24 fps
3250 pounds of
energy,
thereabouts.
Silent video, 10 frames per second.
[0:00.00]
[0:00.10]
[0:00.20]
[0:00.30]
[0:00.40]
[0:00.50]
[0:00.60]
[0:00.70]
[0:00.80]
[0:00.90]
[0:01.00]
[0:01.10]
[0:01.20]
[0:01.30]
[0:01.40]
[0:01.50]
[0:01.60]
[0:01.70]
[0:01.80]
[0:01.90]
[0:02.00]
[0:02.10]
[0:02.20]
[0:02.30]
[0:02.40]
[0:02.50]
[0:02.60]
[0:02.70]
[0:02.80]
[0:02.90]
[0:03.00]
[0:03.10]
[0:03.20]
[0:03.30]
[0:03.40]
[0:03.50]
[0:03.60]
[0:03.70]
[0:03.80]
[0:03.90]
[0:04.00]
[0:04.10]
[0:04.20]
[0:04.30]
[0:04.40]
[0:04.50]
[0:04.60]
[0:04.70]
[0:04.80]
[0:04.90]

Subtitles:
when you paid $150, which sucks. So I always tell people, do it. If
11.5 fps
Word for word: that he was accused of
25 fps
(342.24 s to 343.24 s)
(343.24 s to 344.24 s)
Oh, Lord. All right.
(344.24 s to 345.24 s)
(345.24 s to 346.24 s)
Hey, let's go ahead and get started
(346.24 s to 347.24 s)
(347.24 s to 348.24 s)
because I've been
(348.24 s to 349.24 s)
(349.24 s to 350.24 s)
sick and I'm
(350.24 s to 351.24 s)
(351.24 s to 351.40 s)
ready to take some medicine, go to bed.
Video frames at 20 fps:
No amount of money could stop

________

- **Work order**:
What you write must match the material above exactly and in full.

- **Solution for this task**:
24 fps
3250 pounds of
energy,
thereabouts.
Silent video, 10 frames per second.
[0:00.00]
[0:00.10]
[0:00.20]
[0:00.30]
[0:00.40]
[0:00.50]
[0:00.60]
[0:00.70]
[0:00.80]
[0:00.90]
[0:01.00]
[0:01.10]
[0:01.20]
[0:01.30]
[0:01.40]
[0:01.50]
[0:01.60]
[0:01.70]
[0:01.80]
[0:01.90]
[0:02.00]
[0:02.10]
[0:02.20]
[0:02.30]
[0:02.40]
[0:02.50]
[0:02.60]
[0:02.70]
[0:02.80]
[0:02.90]
[0:03.00]
[0:03.10]
[0:03.20]
[0:03.30]
[0:03.40]
[0:03.50]
[0:03.60]
[0:03.70]
[0:03.80]
[0:03.90]
[0:04.00]
[0:04.10]
[0:04.20]
[0:04.30]
[0:04.40]
[0:04.50]
[0:04.60]
[0:04.70]
[0:04.80]
[0:04.90]

Subtitles:
when you paid $150, which sucks. So I always tell people, do it. If
11.5 fps
Word for word: that he was accused of
25 fps
(342.24 s to 343.24 s)
(343.24 s to 344.24 s)
Oh, Lord. All right.
(344.24 s to 345.24 s)
(345.24 s to 346.24 s)
Hey, let's go ahead and get started
(346.24 s to 347.24 s)
(347.24 s to 348.24 s)
because I've been
(348.24 s to 349.24 s)
(349.24 s to 350.24 s)
sick and I'm
(350.24 s to 351.24 s)
(351.24 s to 351.40 s)
ready to take some medicine, go to bed.
Video frames at 20 fps:
No amount of money could stop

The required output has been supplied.